A physician applying in the extraordinary ability category can either be sponsored by an employer or can self-sponsor. Once again, if the physician is not subject to immigrant visa backlogs, an I-485 permanent residence application may be submitted to USCIS at the same time as the I-140 extraordinary ability petition.
Immigration Compliance Concerns for Health Care Organizations
In addition to the employment-based immigration considerations for highly skilled health care employees described above, health care organizations of all sizes need to be aware of the compliance issues affecting the rest of the workforce, particularly hourly workers. Many health care employees work pursuant to work authorization that is granted to them because of their status as refugees or asylees or because the government has granted them Temporary Protected Status (TPS) because their home countries have experienced a devastating natural disaster or civil war. Employers do not need to file applications or petitions in order for these individuals to work for them. It is often at the onboarding stage when employees are presenting identity documents in connection with Form I-9 that their status comes to light.

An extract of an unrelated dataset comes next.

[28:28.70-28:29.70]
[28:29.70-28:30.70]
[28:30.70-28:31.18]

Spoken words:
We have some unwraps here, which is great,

Recently, the Trump administration has announced that TPS will end for beneficiaries from El Salvador, Haiti, Nicaragua, Nepal and Sudan. People who have been working with TPS work authorization for years in the U.S. will need to find another status to remain in the U.S. and continue working legally. For employers with many TPS beneficiaries (including many health care organization), the end of TPS will have a noticeable impact on their workforces. Employers need to be vigilant regarding work authorization expiration dates as TPS beneficiaries’ employment authorization documents expire.

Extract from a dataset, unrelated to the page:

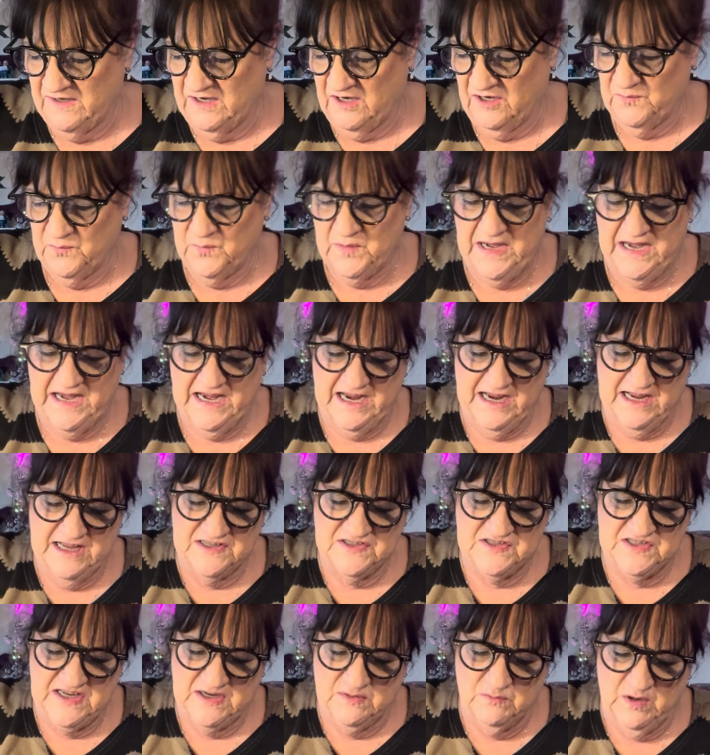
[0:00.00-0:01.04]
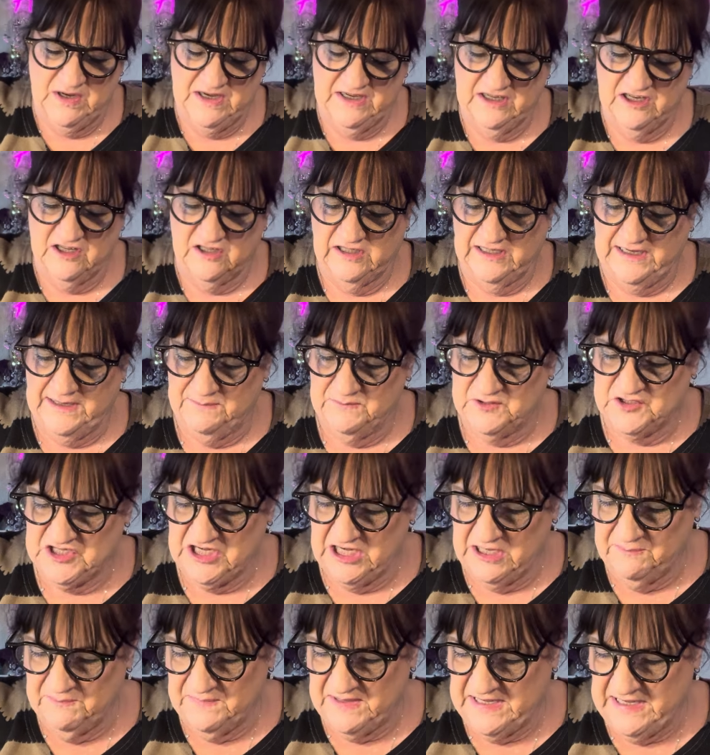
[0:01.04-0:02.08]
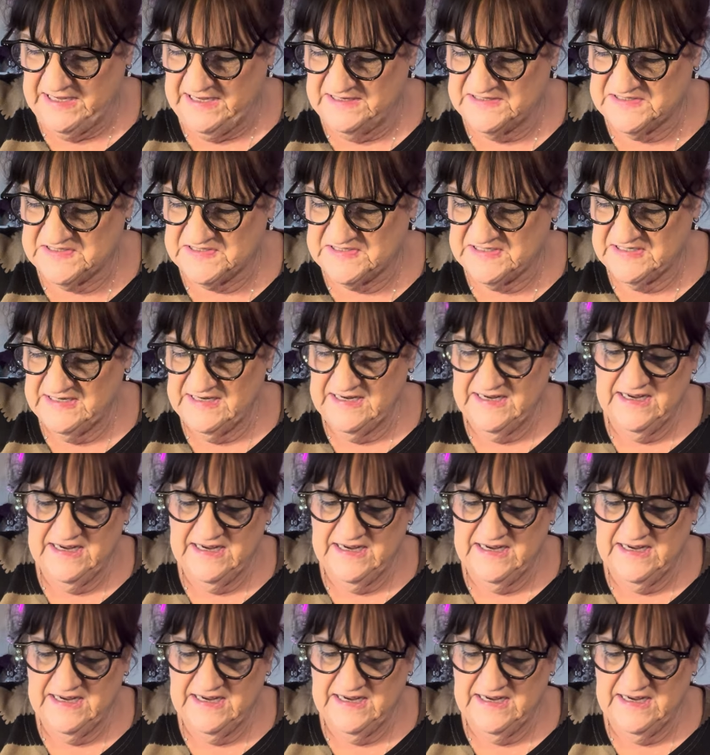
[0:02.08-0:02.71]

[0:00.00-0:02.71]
On weekends, he went and cleaned chimneys.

Employers have three primary obligations when completing a Form I-9 (for any employee, not just employees who are not U.S. citizens or permanent residents):
- Ensure that the I-9 is completed accurately and thoroughly, including the employee’s Section 1
- Ensure that the documents presented by the employee relate to that employee
- Ensure that the documents look reasonably genuine on their face
In many cases, the Form I-9 is a straightforward process. Employers often get tripped up, however, when employees have expiring work authorization documents or documents that have unique auto-extension rules (like some Employment Authorization Cards for TPS beneficiaries and others). Failure to have an accurate, up-to-date and verified I-9 on file for every employee can get very costly in the event of an audit. Health care organizations (with many hourly employees or employees with temporary work authorization) can face steep fines for failure to follow I-9 regulations. Routine self-audits, regular training for HR staff responsible for I-9s, and outside counsel support are critical to ensure I-9 compliance.
Other Considerations for Health Care Organizations
Finally, it is important for health care organizations to stay on top of changing rules in international travel, including travel restrictions for individuals from certain countries, delays in visa issuance for employees obtaining new visas at embassies outside the U.S., and extreme vetting and scrutiny for all travelers into the U.S., regardless of citizenship. Health care executives are globally mobile, professionals and physicians travel to conferences around the world, and employees may have family members affected by changing immigration rules and policies.
The immigration landscape is shifting quickly, and health care organizations need to be able to discern which shifts can impact their workforces to prepare, be compliant, and continue identifying, attracting and retaining highly qualified talent.